Fake News & Misinformation Detector

Detect fake vs real news articles using Machine Learning, TF-IDF, and Logistic Regression, complete with training scripts, evaluation charts, and an interactive Streamlit web app.

Overview

The Fake News & Misinformation Detector is a complete end-to-end Natural Language Processing (NLP) project that classifies news headlines and articles as REAL or FAKE.
It combines TF-IDF feature extraction with a Logistic Regression classifier, achieving perfect accuracy on the cleaned dataset.

The project also includes:

Model evaluation with visual charts
Interactive Streamlit web app
Reusable and modular code structure

Demo

Streamlit Web App

When launched, the app allows you to paste or type any news headline or paragraph and analyze its credibility in real time.

Screenshot 2026-05-11 at 11-50-49 Fake News Detector

Prediction: REAL or FAKE
Probability bar visualization
Adjustable fake-detection threshold

Project Structure

fake-news-detector/
│
├── data/
│   ├── True.csv                 # Real news (999 rows)
│   ├── Fake.csv                 # Fake news (999 rows)
│
├── outputs/
│   ├── model.joblib             # Trained Logistic Regression model
│   ├── vectorizer.joblib        # TF-IDF vectorizer
│   ├── pipeline.joblib          # Combined pipeline (optional)
│   ├── metrics.json             # Model performance report
│   ├── confusion_matrix.png     # Confusion Matrix plot
│   ├── roc_curve.png            # ROC curve plot
│   └── pr_curve.png             # Precision-Recall curve plot
│
├── src/
│   ├── text_clean.py            # Text preprocessing utilities
│   ├── utils.py                 # I/O helpers
│   ├── train_model.py           # Training and evaluation script
│   ├── detect_fake_news.py      # CLI prediction script
│   └── streamlit_app.py         # Streamlit web application
│
└── README.md

Installation

Clone the Repository

git clone https://github.com/AmirhosseinHonardoust/Fake-News-Detector.git
cd Fake-News-Detector

Install Dependencies

pip install -r requirements.txt

Or install manually:

pip install pandas numpy scikit-learn matplotlib streamlit joblib

Dataset

File	Type	Rows	Columns
`True.csv`	Real news	999	`title`, `text`, `subject`, `date`
`Fake.csv`	Fake news	999	`title`, `text`, `subject`, `date`

Dataset Source:
This project uses and modifies the Fake and Real News Dataset by Clément Bisaillon (Kaggle).
Data was cleaned, header-fixed, and downsampled to 999 REAL and 999 FAKE news articles for balanced training and clear visualization.
Used purely for educational and research purposes.

Training the Model

Run the following command from the project root:

python src/train_model.py --real data/True.csv --fake data/Fake.csv --text-col text --outdir outputs

This script will:

Load both datasets (real and fake).
Clean and merge them using text_clean.py.
Extract TF-IDF features.
Train a Logistic Regression classifier.
Save outputs:
- outputs/model.joblib
- outputs/vectorizer.joblib
- outputs/metrics.json
- Performance charts (confusion_matrix.png, roc_curve.png, pr_curve.png)

Evaluation & Charts

After training, the model achieves perfect classification accuracy on this dataset.

Confusion Matrix

True Label	Predicted REAL	Predicted FAKE
REAL	999 ✅	0 ❌
FAKE	0 ❌	999 ✅

The model correctly classified all 1,998 samples.

ROC Curve

The ROC curve touches the top-left corner AUC = 1.00
Perfect separability between classes.

Precision–Recall Curve

Both precision and recall reach 1.00, meaning zero false predictions.

Key Metrics

Metric	Value
Accuracy	100 %
Precision (FAKE)	1.00
Recall (FAKE)	1.00
F1-Score	1.00
ROC-AUC	1.00

Although perfect accuracy is achieved on this dataset, it’s a controlled sample.
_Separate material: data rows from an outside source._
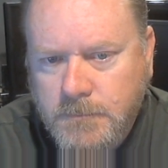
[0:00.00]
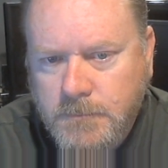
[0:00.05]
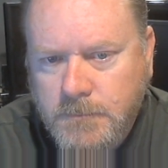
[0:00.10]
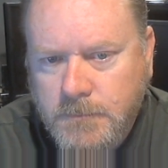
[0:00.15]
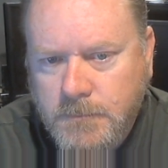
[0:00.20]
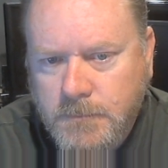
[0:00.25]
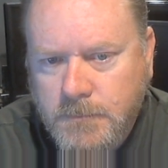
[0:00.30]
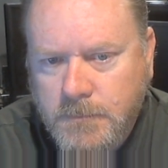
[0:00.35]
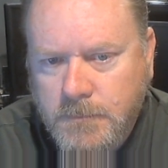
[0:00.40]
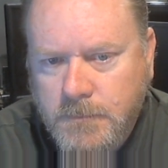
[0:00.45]

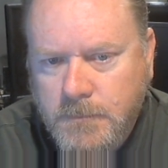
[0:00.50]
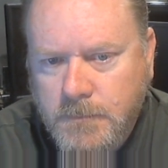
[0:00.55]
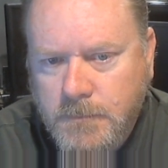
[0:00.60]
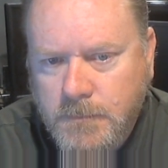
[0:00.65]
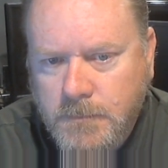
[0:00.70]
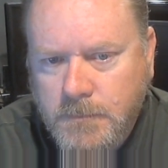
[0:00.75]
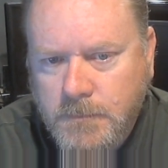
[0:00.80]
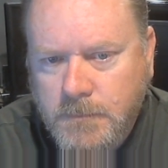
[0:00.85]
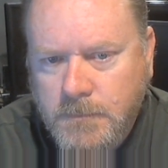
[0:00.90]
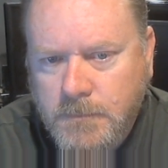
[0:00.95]

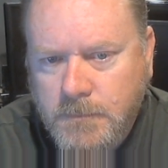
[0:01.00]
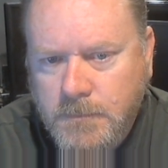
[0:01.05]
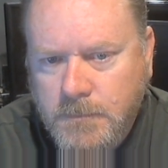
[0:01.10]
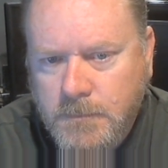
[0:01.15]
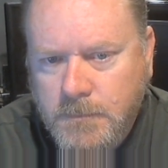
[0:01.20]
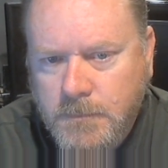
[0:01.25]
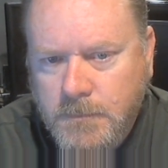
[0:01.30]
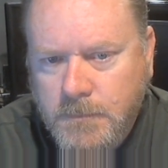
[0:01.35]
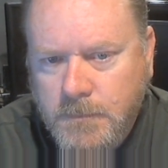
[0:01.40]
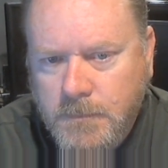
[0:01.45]

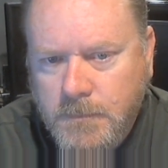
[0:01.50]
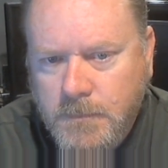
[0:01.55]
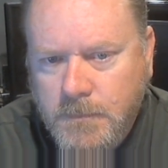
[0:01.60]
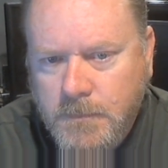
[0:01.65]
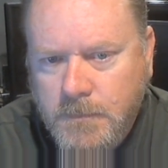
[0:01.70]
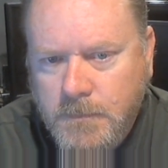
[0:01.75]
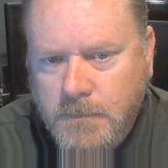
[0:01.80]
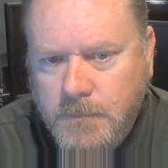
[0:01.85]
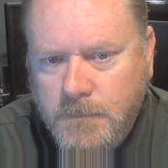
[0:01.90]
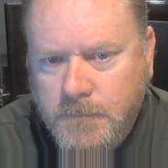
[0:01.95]

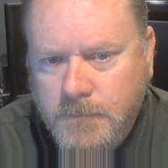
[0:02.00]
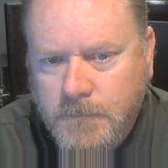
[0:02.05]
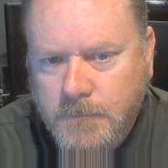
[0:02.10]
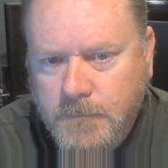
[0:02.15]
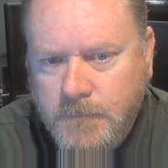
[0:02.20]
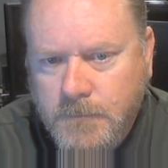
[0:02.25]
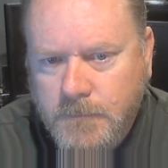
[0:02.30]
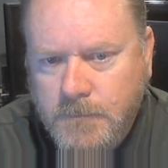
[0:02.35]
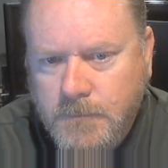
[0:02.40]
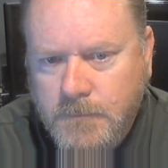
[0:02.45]

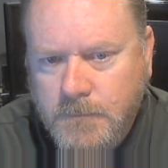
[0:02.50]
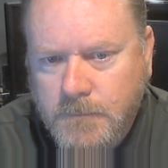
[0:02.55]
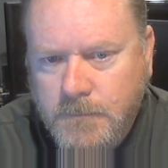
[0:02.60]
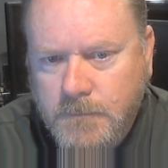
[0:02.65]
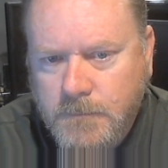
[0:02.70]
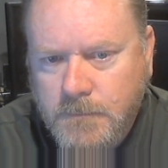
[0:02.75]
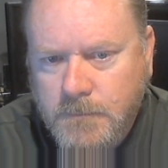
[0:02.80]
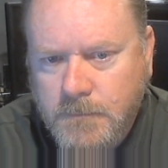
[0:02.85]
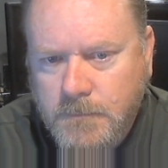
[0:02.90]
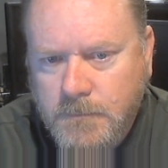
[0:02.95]

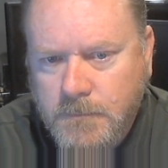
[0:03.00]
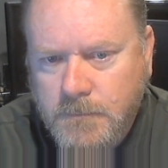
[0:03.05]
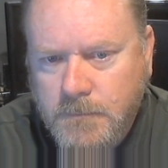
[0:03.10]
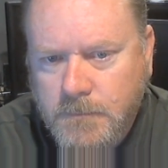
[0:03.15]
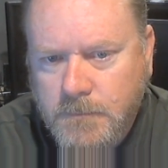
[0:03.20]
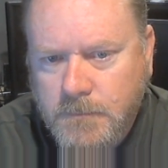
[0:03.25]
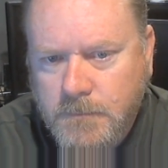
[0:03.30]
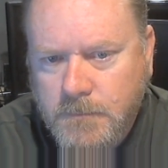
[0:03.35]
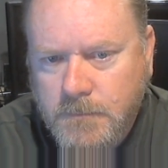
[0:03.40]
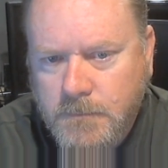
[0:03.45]

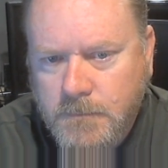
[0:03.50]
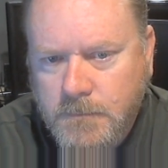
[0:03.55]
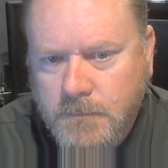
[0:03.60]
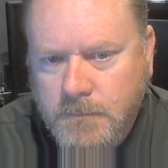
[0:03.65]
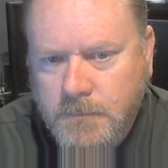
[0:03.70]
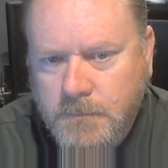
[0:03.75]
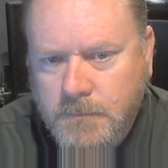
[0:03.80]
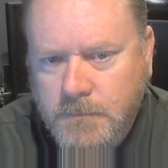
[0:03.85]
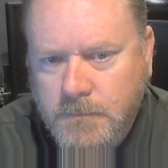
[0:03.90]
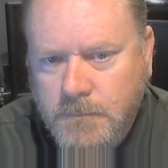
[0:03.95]

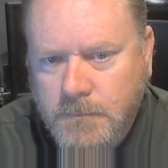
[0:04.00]
[no speech]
Real-world news data will naturally introduce noise and uncertainty.

How It Works

Pipeline Overview

Text Cleaning → Remove punctuation, URLs, emails, non-ASCII chars.
TF-IDF Vectorization → Convert words into weighted numerical features.
Logistic Regression → Predict probability of “FAKE” label.
Thresholding → If p(fake) ≥ 0.5 → FAKE, else REAL.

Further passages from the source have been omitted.